> EXERCISE REQUIREMENTS: Where an entry contains a picture, omit the picture and repeat the rest exactly.

[Opening THE DATA section]

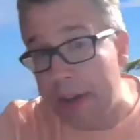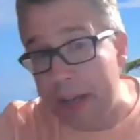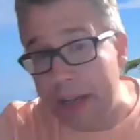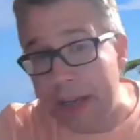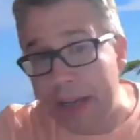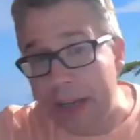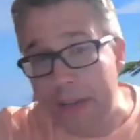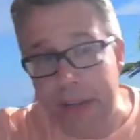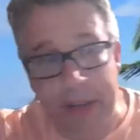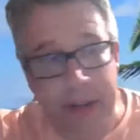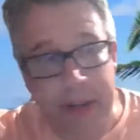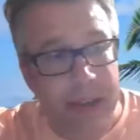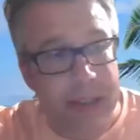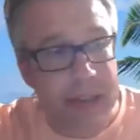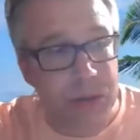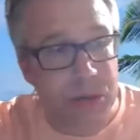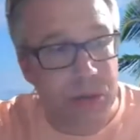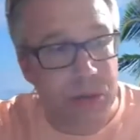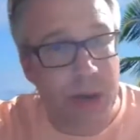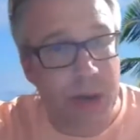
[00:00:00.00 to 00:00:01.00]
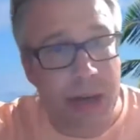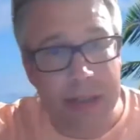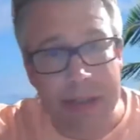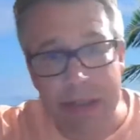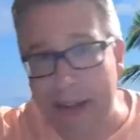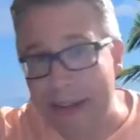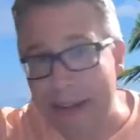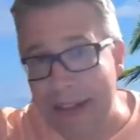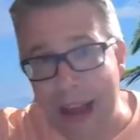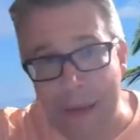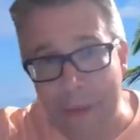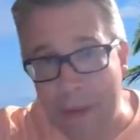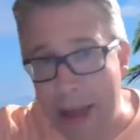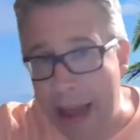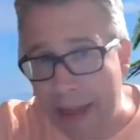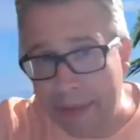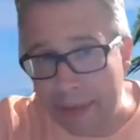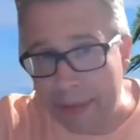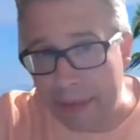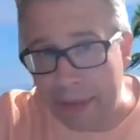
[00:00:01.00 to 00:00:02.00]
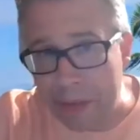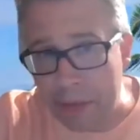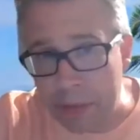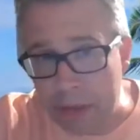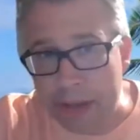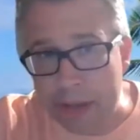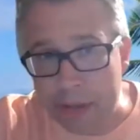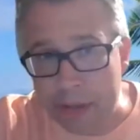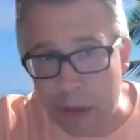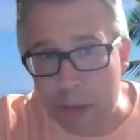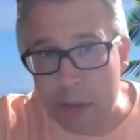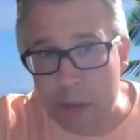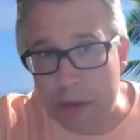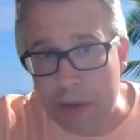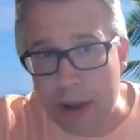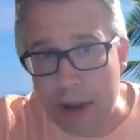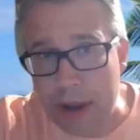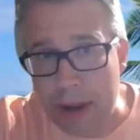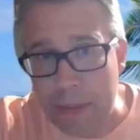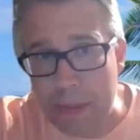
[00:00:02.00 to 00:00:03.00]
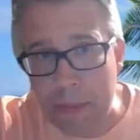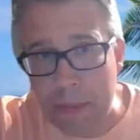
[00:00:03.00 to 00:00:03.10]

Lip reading: and they listened to guys like Larry Adler playing Summertime,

[Closing THE DATA section]

> OUTPUT OF THE EXERCISE:
[00:00:00.00 to 00:00:01.00]
[00:00:01.00 to 00:00:02.00]
[00:00:02.00 to 00:00:03.00]
[00:00:03.00 to 00:00:03.10]

Lip reading: and they listened to guys like Larry Adler playing Summertime,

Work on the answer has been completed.